Возрадуйся! И ты, весна,
Ликуй со мною. Моя любовь вдвойне заслужила
Всю пышность ваших полей.
И пусть хлебопашец, работая плугом,
Почувствует мою радость
За ранней бороньбой.

— Да, это ранняя бороньба — вне всякого сомнения, — сказал я, чувствуя глубокую тоску в сердце. Чарли засмеялся, но ничего не сказал.

О, красное облачко заката, расскажи повсюду.

Что я победитель!

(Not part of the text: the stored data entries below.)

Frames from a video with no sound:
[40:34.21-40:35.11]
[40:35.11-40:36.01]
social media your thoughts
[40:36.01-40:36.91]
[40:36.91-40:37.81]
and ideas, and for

Приветствуй меня, о Солнце, Главный хозяин и неограниченный властелин Всего живущего!

— Хорошо? — спросил Чарли, заглядывая мне через плечо.

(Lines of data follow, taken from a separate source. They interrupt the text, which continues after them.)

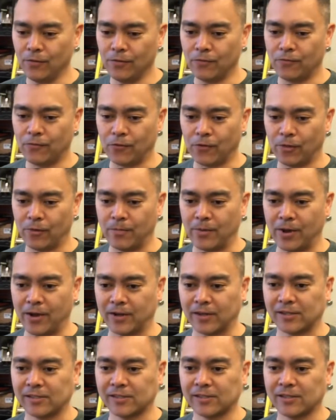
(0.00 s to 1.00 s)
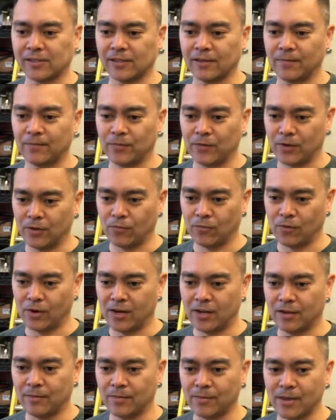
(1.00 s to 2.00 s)
for the pucks,
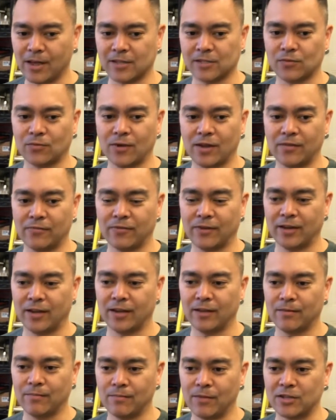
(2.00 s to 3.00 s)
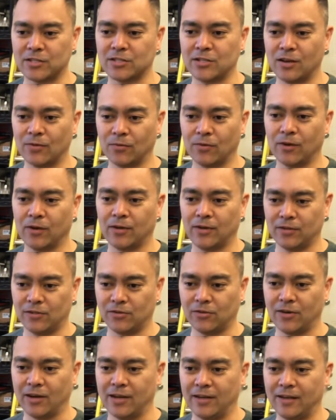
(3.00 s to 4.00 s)
running them as a Wi-Fi mesh network,
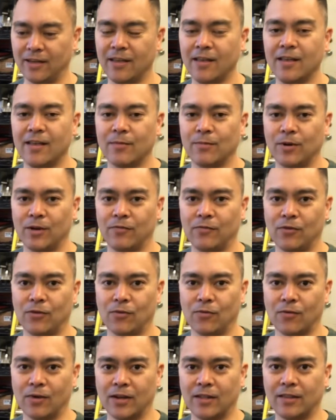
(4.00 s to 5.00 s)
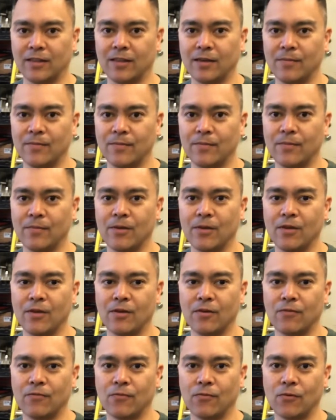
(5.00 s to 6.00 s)
it's great. But if you're running them
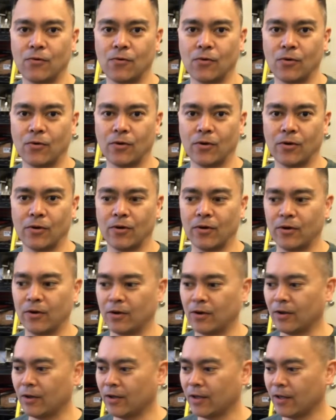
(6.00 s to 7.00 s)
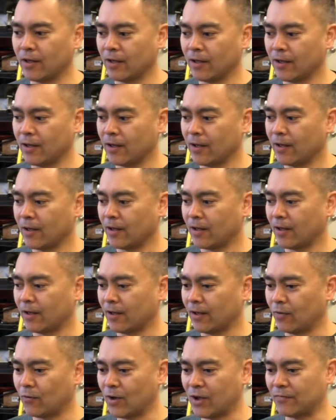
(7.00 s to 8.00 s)
for
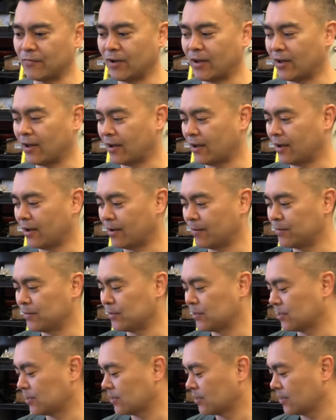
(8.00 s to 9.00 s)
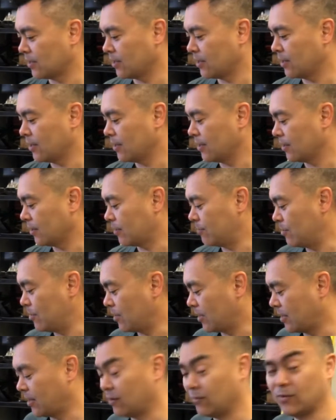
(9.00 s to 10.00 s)
Wi-Fi hubs
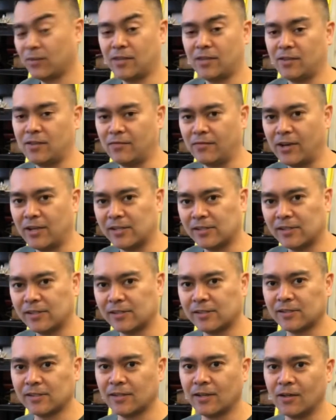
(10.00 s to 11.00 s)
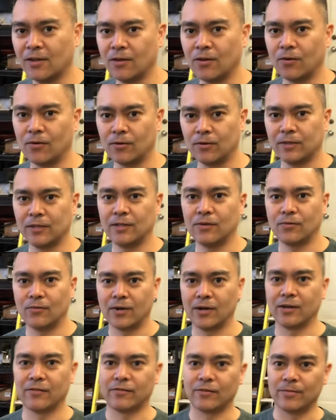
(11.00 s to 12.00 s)
communicating with the devices, only
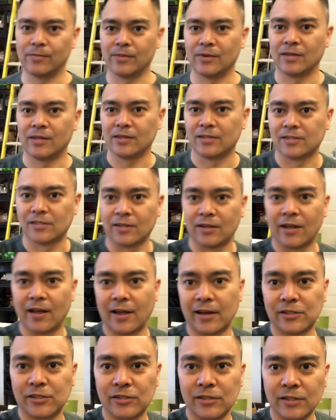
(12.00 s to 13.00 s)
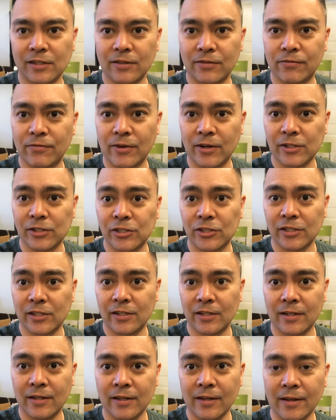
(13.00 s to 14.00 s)
one of them is going to actually
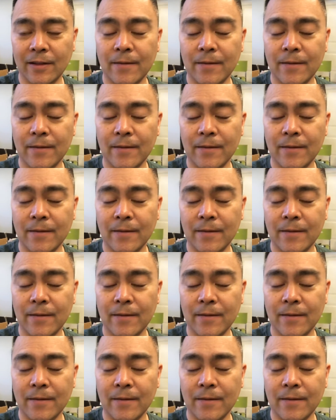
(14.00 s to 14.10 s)
function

Я находил, что это не только не хорошо, но просто плохо, но он уже протягивал мне фотографию девушки с кудрявой головкой и глупенькой беспечной мордочкой.

— Ну, разве она не восхитительна? — шепнул он, красный до самых кончиков ушей и весь восхищенный розовой тайной своей первой любви. — Я ничего не знал, ни о чем не думал: это было как удар грома.

— Да, это всегда приходит как удар грома. Вы очень счастливы, Чарли?

— Боже мой, она… она любит меня!

Он уселся и еще раз повторил про себя эти слова. А я смотрел на его безусое молодое лицо, на узкие плечи, привыкшие сгибаться над конторкой, и спрашивал себя, как, когда и где он любил в своих прошлых жизнях.

— Но что скажет ваша мать? — живо спросил я.

— Пусть хоть проклянет, мне все равно!

Я деликатно дал ему понять, что если и есть вещи на свете, за которые не страшно навлечь на себя проклятие, то из их числа надо исключить проклятие матери; а он все расписывал ее, как, вероятно, Адам расписывал первозданным животным величие, и нежность, и красоту Евы. При этом я случайно узнал, что она была помощницей табачного торговца, имела слабость к красивым платьям и уже успела раза четыре сказать Чарли, что ни один человек в мире еще не целовал ее.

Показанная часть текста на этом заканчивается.